ASIC today released a report Payday lenders and the new small amount lending provisions that found that payday lenders need to improve compliance with some of the key consumer protection laws operating in the industry. As at December 2014 there were approximately 1,136 Australian credit licensees that identified that they operate in the payday lending industry (out of a total of 5,842 Australian credit licensees). This figure has declined slightly (by about 6%) over the last 12 months.
Nine of the 13 payday lenders in the review have also diversified their business since the new cap-on-costs provisions commenced. Other business interests and products offered identified in the review include:
- medium amount loans;
- other credit contracts;
- cheque cashing;
- gold buying;
- purchasing delinquent debts;
- secured loans; and
- pawnbroking.
ASIC’s review of 288 consumer files for 13 payday lenders – who are responsible for more than 75 per cent of payday loans made to consumers in Australia – found some lenders engaging in conduct that risks breaching responsible lending obligations. 187 recorded the consumer’s purpose for the loan.
While ASIC’s review found compliance with some rules was working, it also found that payday lenders are falling short in meeting important new obligations introduced as part of the small amount lending reforms in 2013.
ASIC’s review found particular compliance risks around the tests for loan suitability, which must be considered when the consumer has multiple other payday loans or is in default under a payday loan.
The review also identified concerns where payday lenders set their loan terms at 12 months or more, thereby charging the consumer more fees, in circumstances where a consumer had requested a shorter term and paid the loan back in that shorter time.

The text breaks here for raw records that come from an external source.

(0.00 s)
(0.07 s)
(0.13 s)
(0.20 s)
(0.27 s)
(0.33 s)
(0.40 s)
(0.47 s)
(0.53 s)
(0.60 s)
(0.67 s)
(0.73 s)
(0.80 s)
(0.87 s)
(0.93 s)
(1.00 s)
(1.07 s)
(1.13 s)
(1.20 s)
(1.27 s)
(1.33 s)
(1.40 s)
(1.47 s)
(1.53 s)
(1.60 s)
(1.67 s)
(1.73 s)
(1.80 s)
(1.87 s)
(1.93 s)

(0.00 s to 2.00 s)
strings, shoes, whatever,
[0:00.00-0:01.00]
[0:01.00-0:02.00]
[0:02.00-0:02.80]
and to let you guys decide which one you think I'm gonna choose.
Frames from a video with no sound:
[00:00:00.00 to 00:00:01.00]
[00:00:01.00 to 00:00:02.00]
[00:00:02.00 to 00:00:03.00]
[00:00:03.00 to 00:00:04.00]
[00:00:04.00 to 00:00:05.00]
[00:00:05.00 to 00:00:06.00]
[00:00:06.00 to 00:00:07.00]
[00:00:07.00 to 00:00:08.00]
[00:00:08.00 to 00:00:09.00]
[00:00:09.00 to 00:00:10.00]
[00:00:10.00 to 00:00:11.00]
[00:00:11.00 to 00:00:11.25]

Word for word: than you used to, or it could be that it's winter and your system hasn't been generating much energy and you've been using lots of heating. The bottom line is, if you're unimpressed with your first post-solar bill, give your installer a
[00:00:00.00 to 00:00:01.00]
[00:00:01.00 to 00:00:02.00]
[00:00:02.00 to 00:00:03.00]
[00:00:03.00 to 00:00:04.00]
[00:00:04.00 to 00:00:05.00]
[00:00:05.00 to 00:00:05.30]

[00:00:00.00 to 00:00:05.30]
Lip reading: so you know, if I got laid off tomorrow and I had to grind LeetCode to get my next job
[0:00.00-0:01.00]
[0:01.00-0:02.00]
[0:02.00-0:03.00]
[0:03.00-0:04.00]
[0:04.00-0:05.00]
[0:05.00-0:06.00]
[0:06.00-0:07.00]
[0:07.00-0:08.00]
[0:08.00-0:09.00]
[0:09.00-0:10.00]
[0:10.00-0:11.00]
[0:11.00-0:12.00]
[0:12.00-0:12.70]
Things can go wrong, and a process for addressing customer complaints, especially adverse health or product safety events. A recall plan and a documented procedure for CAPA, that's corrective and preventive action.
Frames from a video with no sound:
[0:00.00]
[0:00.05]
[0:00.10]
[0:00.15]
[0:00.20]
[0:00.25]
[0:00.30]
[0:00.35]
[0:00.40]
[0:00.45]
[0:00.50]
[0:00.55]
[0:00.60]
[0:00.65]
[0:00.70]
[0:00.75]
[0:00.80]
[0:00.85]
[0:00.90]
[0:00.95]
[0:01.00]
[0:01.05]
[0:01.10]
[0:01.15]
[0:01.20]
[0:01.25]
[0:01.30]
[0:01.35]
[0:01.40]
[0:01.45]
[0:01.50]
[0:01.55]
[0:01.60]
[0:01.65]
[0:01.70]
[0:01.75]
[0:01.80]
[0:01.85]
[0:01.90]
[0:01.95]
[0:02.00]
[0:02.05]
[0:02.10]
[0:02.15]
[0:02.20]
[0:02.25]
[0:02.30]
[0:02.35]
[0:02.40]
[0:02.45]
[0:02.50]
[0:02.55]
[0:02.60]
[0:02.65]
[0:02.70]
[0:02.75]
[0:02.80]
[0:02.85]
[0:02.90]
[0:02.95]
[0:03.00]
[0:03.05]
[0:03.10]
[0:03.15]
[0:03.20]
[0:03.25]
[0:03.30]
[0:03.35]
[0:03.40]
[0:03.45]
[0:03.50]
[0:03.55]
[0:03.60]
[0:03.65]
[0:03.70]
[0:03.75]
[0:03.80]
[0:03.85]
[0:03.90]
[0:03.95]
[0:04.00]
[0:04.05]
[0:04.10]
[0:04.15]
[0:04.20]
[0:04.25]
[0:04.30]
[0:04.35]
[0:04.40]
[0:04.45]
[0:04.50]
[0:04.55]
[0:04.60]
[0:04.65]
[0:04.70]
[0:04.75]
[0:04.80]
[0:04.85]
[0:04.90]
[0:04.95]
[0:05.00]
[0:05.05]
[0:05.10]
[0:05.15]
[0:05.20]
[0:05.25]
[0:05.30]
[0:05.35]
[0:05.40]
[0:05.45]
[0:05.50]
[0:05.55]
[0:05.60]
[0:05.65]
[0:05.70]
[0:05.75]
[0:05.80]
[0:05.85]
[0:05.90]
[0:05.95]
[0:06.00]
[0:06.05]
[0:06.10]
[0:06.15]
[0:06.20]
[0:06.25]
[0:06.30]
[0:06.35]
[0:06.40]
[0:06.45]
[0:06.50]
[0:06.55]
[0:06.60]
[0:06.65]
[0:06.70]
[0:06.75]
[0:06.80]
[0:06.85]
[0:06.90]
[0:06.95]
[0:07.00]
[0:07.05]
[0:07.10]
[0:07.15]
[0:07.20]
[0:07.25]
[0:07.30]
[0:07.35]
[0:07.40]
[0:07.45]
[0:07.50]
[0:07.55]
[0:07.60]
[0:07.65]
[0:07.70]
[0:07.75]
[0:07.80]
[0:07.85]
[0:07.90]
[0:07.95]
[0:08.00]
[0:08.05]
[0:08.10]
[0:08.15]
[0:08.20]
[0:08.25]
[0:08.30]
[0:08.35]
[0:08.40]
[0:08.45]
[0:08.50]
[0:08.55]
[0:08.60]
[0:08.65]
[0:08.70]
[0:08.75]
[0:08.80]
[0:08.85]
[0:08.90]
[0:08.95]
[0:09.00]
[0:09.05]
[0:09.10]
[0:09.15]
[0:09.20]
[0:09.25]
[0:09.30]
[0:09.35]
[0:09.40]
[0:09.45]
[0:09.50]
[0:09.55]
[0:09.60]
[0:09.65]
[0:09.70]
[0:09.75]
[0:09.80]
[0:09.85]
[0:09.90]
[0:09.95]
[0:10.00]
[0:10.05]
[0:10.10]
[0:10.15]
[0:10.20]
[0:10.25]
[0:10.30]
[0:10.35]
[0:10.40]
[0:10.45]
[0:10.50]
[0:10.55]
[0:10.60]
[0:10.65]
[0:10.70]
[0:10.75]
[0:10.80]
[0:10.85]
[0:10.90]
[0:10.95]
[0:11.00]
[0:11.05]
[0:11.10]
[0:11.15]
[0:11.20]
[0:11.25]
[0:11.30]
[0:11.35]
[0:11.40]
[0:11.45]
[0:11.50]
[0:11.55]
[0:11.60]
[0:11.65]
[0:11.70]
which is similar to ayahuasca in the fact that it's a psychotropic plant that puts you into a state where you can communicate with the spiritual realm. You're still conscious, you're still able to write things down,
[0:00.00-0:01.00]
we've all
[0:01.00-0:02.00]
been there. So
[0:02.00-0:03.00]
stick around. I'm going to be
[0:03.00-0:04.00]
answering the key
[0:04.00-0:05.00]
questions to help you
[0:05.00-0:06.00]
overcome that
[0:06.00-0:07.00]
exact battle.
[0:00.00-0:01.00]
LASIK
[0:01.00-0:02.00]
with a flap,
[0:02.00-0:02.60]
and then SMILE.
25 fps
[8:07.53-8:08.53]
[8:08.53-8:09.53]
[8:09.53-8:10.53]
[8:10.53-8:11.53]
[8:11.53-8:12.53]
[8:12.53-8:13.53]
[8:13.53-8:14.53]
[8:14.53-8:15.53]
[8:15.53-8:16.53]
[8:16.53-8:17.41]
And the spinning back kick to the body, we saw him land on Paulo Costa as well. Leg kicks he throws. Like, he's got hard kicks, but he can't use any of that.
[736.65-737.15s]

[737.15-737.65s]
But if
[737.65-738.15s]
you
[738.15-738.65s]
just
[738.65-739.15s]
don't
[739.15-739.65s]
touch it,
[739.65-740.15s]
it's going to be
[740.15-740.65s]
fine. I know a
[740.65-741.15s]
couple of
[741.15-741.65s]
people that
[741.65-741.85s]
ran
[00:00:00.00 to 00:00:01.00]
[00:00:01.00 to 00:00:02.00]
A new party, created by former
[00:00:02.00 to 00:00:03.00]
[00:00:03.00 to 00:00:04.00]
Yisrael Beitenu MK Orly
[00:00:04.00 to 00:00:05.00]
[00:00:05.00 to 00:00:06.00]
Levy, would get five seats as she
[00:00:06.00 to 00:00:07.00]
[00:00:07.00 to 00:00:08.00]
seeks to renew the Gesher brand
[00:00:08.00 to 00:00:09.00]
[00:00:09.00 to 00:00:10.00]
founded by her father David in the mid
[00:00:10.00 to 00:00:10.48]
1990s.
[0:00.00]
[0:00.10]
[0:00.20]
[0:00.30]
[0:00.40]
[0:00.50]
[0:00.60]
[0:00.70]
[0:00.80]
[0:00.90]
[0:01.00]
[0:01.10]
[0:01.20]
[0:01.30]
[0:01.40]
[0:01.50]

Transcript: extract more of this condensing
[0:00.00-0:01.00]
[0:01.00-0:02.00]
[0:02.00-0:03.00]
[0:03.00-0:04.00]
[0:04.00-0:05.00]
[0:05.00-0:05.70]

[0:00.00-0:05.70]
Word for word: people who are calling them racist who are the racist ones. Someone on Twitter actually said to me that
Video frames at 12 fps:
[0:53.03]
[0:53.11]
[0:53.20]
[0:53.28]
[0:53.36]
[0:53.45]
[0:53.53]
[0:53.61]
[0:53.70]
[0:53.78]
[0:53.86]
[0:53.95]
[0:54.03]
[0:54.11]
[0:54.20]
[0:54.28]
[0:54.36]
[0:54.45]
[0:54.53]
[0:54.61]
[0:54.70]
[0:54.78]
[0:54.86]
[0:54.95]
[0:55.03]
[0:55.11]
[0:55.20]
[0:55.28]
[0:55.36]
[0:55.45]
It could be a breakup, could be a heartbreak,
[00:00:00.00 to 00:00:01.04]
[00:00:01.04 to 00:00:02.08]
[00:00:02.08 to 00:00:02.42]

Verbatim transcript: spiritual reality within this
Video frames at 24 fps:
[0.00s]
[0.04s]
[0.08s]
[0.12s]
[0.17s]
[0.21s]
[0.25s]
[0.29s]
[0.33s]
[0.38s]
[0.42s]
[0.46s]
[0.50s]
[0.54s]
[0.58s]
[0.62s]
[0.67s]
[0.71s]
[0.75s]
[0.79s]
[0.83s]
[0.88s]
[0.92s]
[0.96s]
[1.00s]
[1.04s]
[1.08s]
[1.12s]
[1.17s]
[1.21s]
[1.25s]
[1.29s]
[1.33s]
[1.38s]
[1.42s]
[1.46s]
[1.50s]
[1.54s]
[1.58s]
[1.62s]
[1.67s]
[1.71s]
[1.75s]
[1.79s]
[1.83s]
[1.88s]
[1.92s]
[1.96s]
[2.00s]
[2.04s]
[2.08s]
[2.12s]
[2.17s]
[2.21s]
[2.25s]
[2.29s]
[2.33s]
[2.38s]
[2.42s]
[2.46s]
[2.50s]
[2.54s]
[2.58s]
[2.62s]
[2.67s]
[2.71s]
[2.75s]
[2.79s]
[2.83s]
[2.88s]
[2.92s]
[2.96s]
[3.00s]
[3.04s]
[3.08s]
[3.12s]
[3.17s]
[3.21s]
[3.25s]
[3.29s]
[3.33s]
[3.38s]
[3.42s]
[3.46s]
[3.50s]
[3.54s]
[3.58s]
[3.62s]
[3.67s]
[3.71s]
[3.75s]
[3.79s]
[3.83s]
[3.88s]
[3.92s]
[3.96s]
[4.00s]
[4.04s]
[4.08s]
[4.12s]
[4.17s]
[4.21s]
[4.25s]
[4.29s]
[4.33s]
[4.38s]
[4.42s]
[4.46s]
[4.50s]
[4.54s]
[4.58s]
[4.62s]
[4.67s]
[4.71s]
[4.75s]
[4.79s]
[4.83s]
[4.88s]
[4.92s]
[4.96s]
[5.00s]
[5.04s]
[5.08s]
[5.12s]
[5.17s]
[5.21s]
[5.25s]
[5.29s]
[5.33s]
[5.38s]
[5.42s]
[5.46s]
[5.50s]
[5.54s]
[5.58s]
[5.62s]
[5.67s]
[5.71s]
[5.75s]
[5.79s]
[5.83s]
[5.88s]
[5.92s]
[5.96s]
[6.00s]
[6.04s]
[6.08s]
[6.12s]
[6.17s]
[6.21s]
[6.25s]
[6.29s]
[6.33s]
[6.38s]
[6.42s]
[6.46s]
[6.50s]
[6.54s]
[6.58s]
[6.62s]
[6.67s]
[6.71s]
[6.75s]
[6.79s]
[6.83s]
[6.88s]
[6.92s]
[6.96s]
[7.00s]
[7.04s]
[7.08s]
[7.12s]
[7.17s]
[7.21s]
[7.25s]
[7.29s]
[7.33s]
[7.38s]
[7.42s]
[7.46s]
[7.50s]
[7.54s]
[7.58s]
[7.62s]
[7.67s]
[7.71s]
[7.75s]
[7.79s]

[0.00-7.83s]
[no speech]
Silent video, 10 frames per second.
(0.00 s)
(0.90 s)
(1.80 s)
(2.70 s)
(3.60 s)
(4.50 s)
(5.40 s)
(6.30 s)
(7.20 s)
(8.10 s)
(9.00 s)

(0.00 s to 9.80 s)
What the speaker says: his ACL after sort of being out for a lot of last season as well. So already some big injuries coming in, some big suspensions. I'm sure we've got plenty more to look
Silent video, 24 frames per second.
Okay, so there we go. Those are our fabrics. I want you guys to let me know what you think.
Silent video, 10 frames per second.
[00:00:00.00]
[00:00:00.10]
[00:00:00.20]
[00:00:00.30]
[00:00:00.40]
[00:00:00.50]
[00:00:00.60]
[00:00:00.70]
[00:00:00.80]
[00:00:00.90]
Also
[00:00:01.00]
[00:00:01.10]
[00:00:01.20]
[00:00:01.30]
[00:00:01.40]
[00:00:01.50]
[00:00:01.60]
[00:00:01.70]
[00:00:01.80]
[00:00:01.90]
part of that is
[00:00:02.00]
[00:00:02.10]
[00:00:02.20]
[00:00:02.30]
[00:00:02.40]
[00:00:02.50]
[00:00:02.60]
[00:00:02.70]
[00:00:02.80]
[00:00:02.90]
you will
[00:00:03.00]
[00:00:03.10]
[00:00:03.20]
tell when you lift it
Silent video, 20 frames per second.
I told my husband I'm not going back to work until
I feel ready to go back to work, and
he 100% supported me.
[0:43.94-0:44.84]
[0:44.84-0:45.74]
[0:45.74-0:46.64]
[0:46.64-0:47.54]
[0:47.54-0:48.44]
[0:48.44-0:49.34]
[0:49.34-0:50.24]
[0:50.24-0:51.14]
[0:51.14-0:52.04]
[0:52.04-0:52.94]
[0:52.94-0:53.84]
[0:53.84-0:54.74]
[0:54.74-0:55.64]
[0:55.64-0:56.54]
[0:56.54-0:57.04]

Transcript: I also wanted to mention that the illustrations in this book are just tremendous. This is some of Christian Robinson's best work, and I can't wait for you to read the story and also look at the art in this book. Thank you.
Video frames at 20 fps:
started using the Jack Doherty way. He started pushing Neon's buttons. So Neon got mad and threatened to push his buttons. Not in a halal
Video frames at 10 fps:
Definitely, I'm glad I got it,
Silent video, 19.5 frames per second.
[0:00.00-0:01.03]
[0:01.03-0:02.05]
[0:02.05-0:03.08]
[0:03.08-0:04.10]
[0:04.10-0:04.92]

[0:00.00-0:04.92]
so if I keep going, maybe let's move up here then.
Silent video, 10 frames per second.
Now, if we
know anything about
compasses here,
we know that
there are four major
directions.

The report also found systemic weaknesses in documentation and record keeping, including around the issue of the consumer’s objectives and needs.
ASIC’s review found better levels of compliance with some regulations, including the requirement to provide a warning about alternative credit options and the income protection rules for Centrelink recipients.
ASIC’s review follows a series of enforcement actions against payday lenders, including the recent Cash Store decision which saw penalties of almost $19 million handed down by the Federal Court for irresponsible lending and unconscionable conduct.
Following the work and the conduct that has been uncovered ASIC has commenced investigations and further follow-up work in certain cases, and will consider enforcement action or other regulatory action.
ASIC became the national credit regulator in 2010. Tighter consumer credit rules for small amount lending were introduced in 2013.
ASIC has focused on three areas of misconduct in the payday lending sector:
- irresponsible lending
- avoidance through business models that attempt to circumvent the law, and
- unfair fees and misleading advertising.
Since 2010, ASIC enforcement action has resulted in close to $2 million in refunds to more than 10,000 consumers who have been overcharged when taking out a payday loan. Payday lenders have also been issued with 13 infringement notices totalling approximately $120,000 in response to ASIC concerns about their compliance with the credit laws.
ASIC notes the 2013 small amount credit reforms will be independently reviewed after 1 July 2015. ASIC will continue its focus on enforcing the current provisions and raising industry standards.